*What this task involves:* Each record below is to be output unchanged, and any picture is to be dropped.

*Collected data:*
########

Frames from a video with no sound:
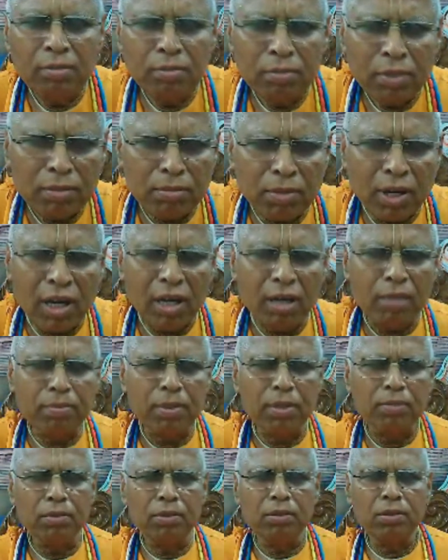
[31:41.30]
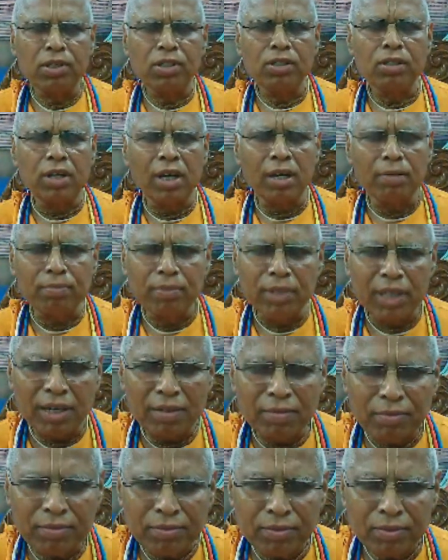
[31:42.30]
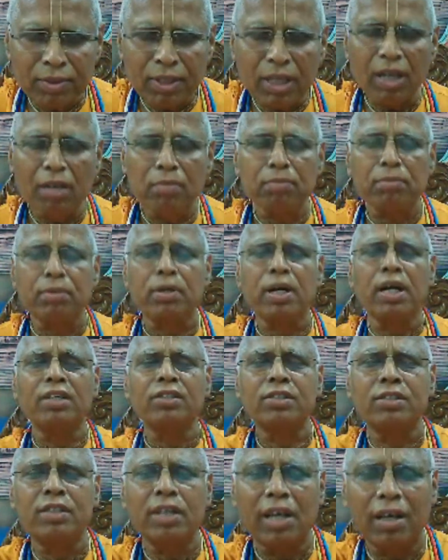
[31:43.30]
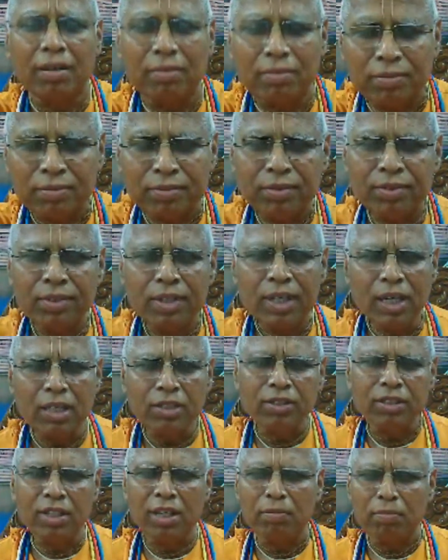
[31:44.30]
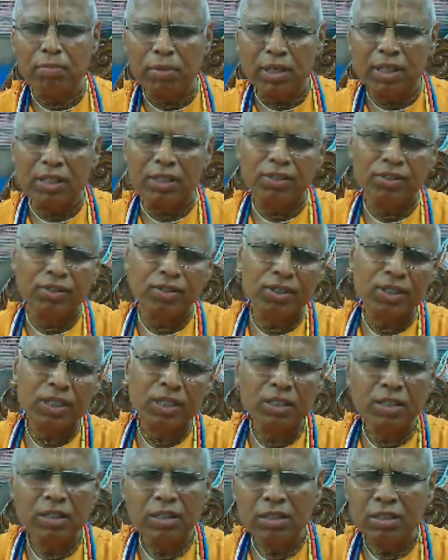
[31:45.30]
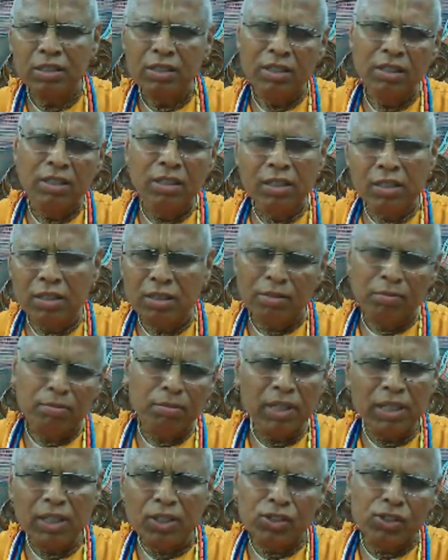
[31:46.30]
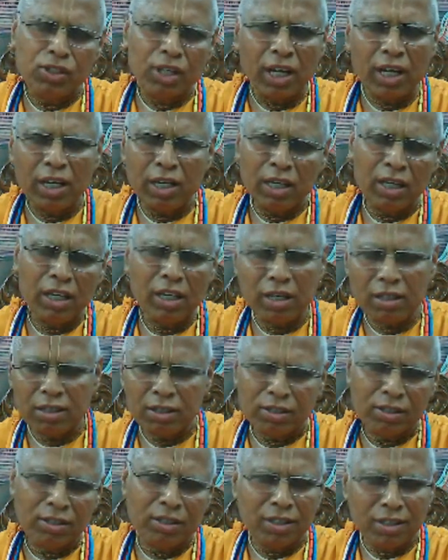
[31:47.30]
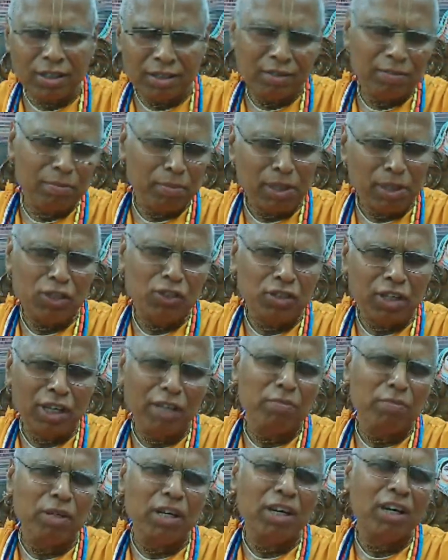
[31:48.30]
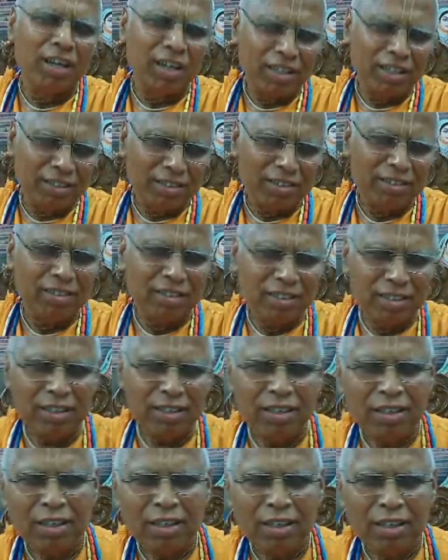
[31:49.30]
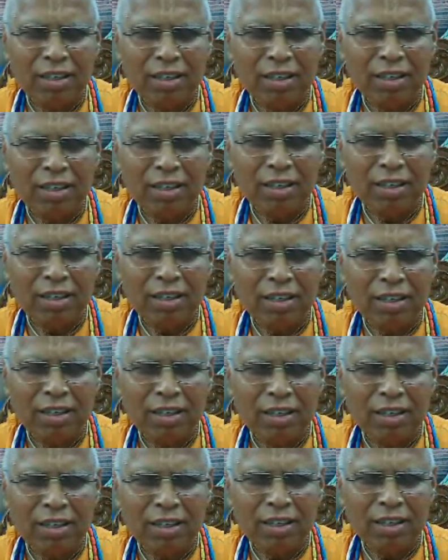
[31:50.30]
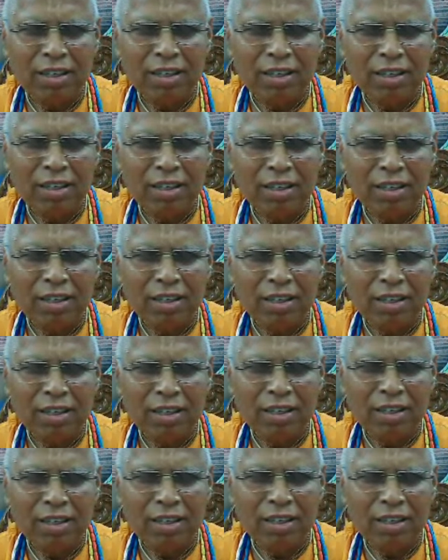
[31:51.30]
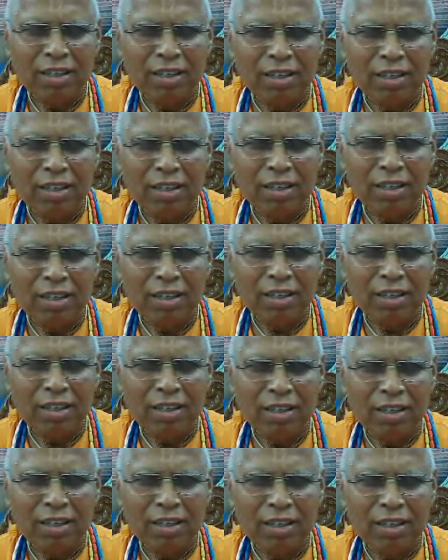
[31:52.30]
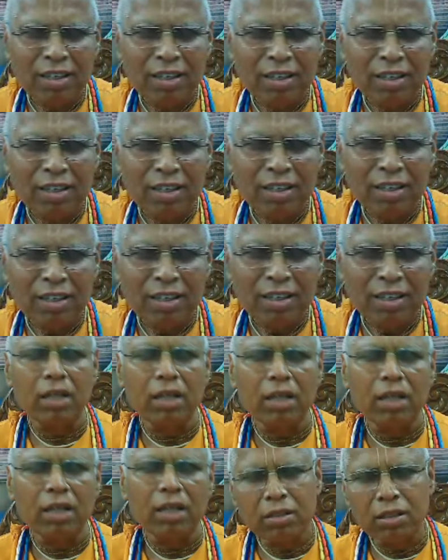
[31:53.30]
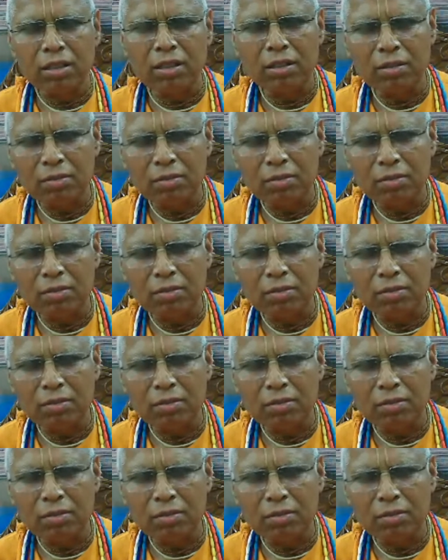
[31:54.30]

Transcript: but Mahaprabhu would stop them, embrace them, and say, please stay here, please stay behind. Because he preferred going by himself, and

########

*Written solution:*
Frames from a video with no sound:
[31:41.30]
[31:42.30]
[31:43.30]
[31:44.30]
[31:45.30]
[31:46.30]
[31:47.30]
[31:48.30]
[31:49.30]
[31:50.30]
[31:51.30]
[31:52.30]
[31:53.30]
[31:54.30]

Transcript: but Mahaprabhu would stop them, embrace them, and say, please stay here, please stay behind. Because he preferred going by himself, and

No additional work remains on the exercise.